**Task brief**
I'd like every entry transcribed word for word, with no pictures.

Stored data:
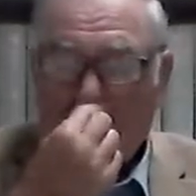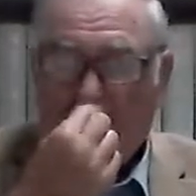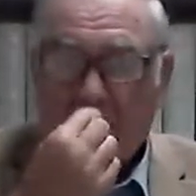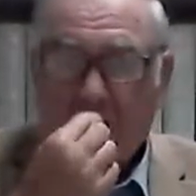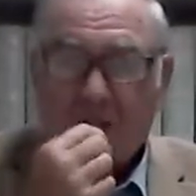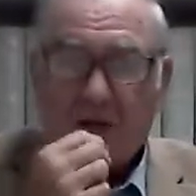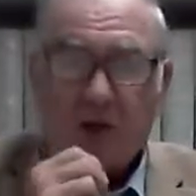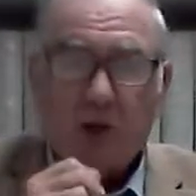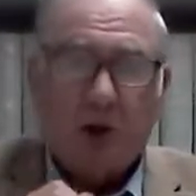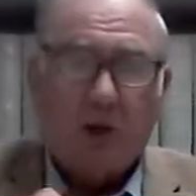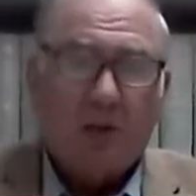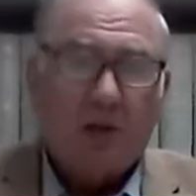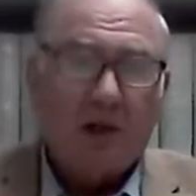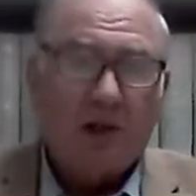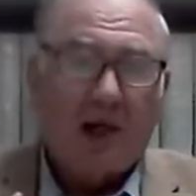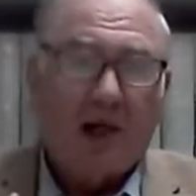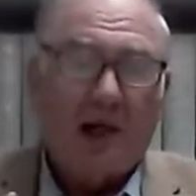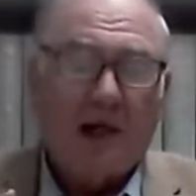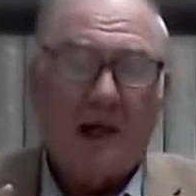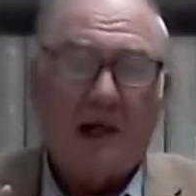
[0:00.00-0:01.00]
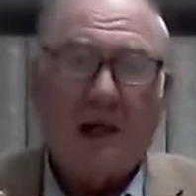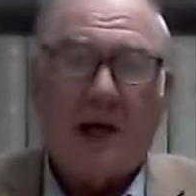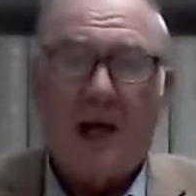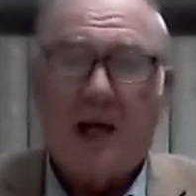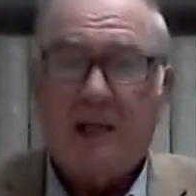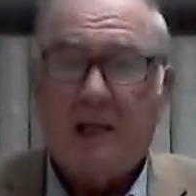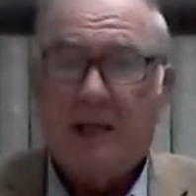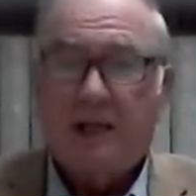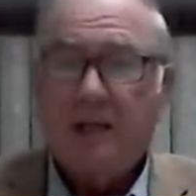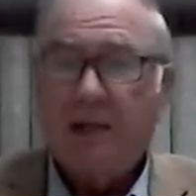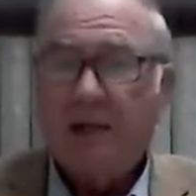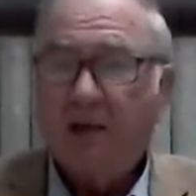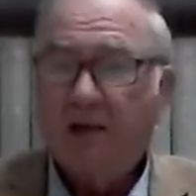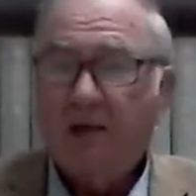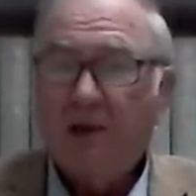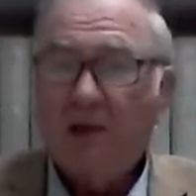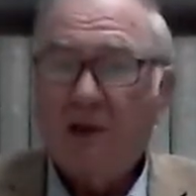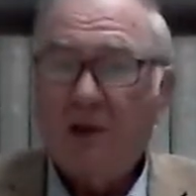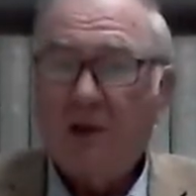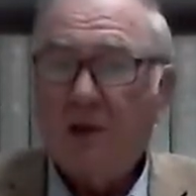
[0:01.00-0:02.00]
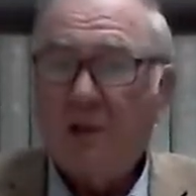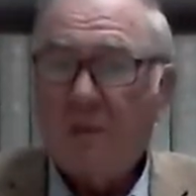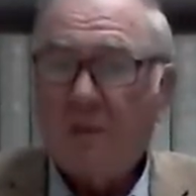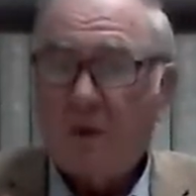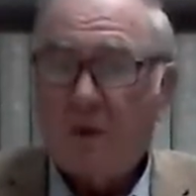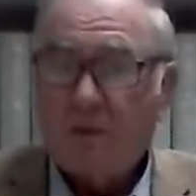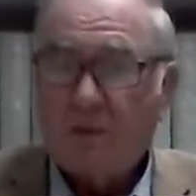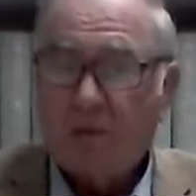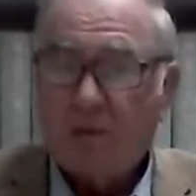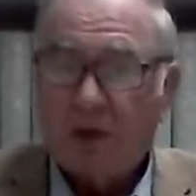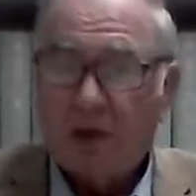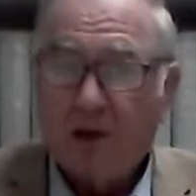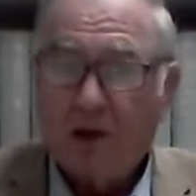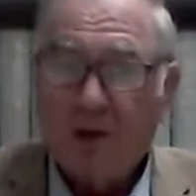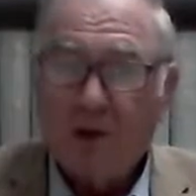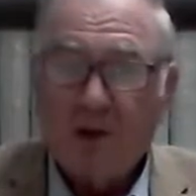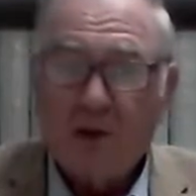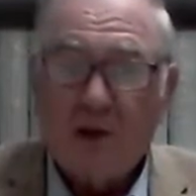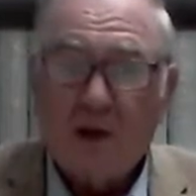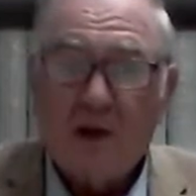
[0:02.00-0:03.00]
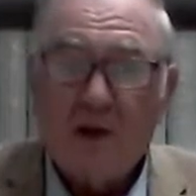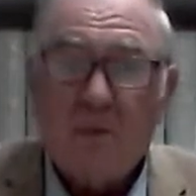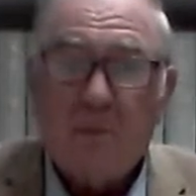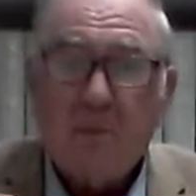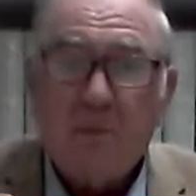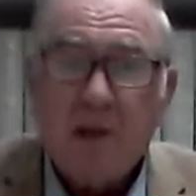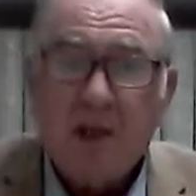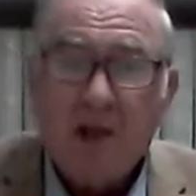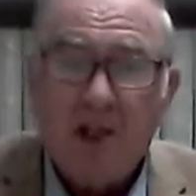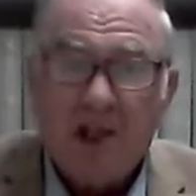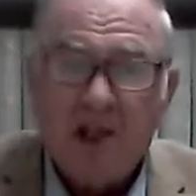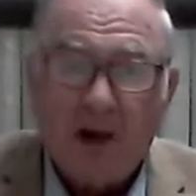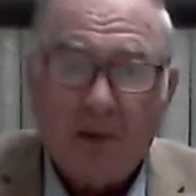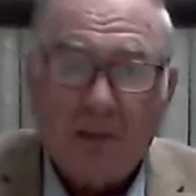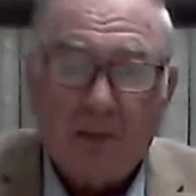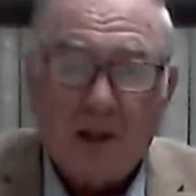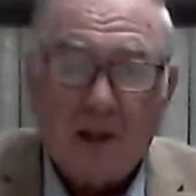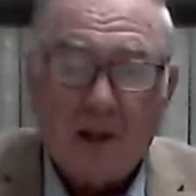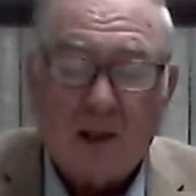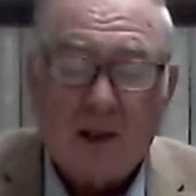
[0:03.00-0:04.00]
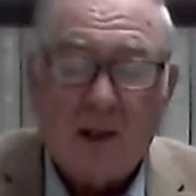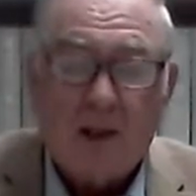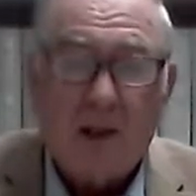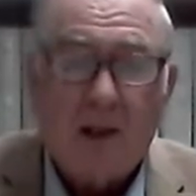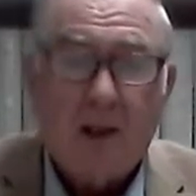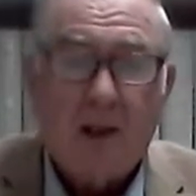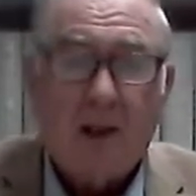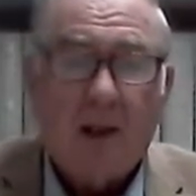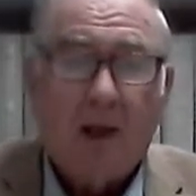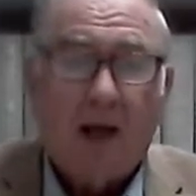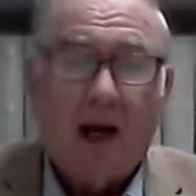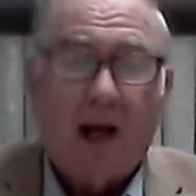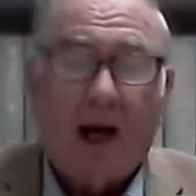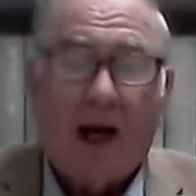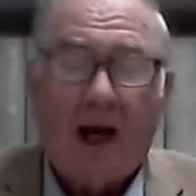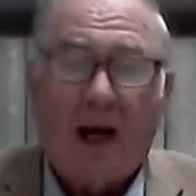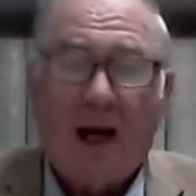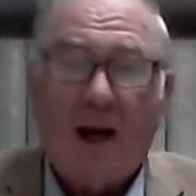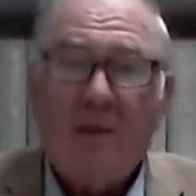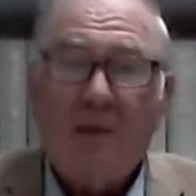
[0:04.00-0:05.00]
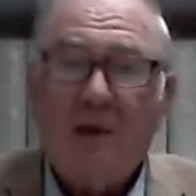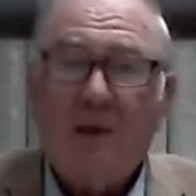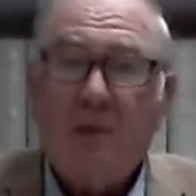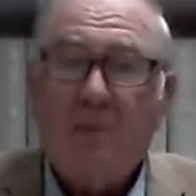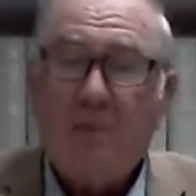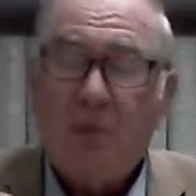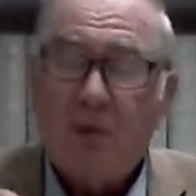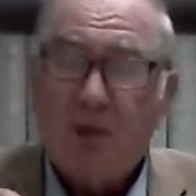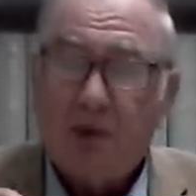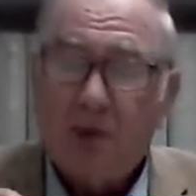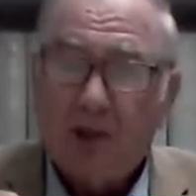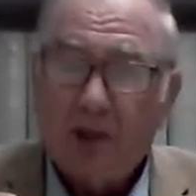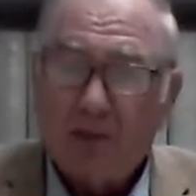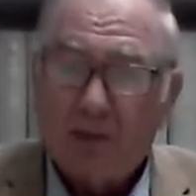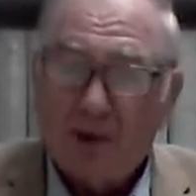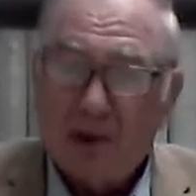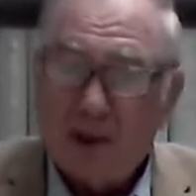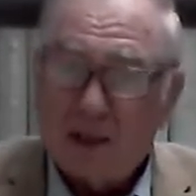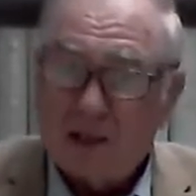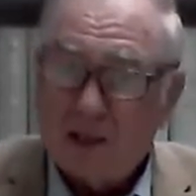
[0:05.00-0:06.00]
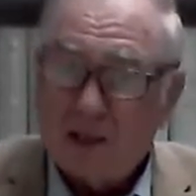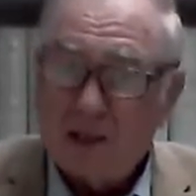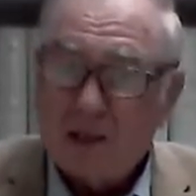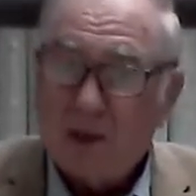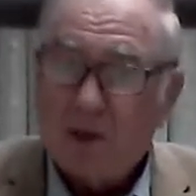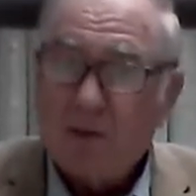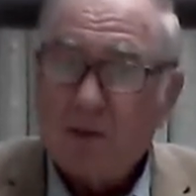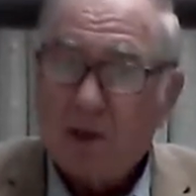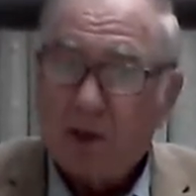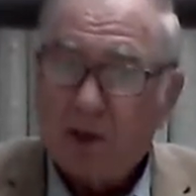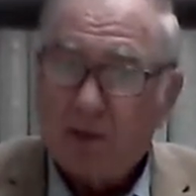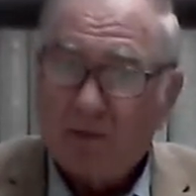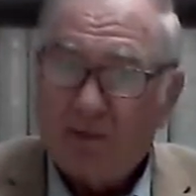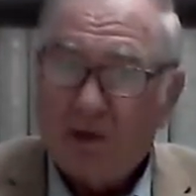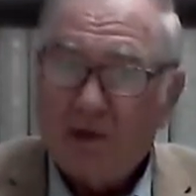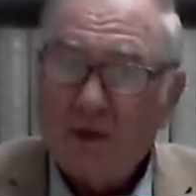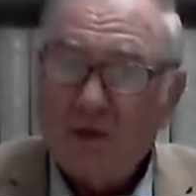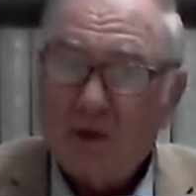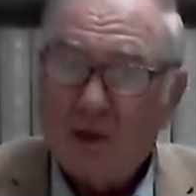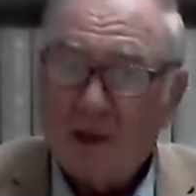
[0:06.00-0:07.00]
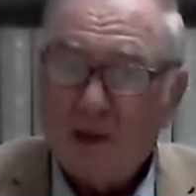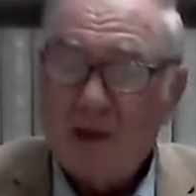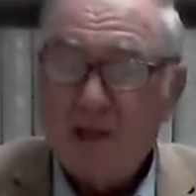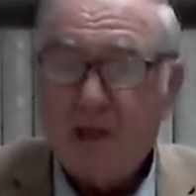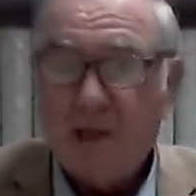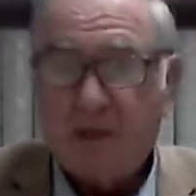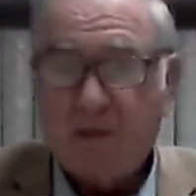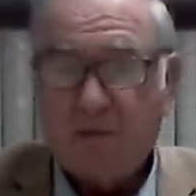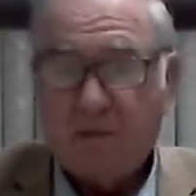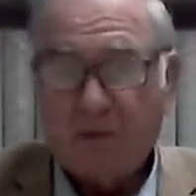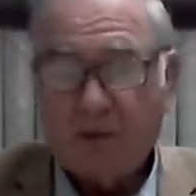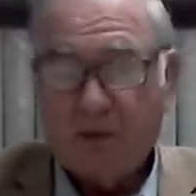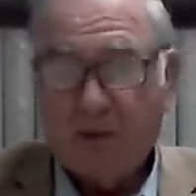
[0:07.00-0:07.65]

and it's almost like God said, you skip over this, you're going to miss something. And I'm going to put something in there that's very key for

**Result**
[0:00.00-0:01.00]
[0:01.00-0:02.00]
[0:02.00-0:03.00]
[0:03.00-0:04.00]
[0:04.00-0:05.00]
[0:05.00-0:06.00]
[0:06.00-0:07.00]
[0:07.00-0:07.65]

and it's almost like God said, you skip over this, you're going to miss something. And I'm going to put something in there that's very key for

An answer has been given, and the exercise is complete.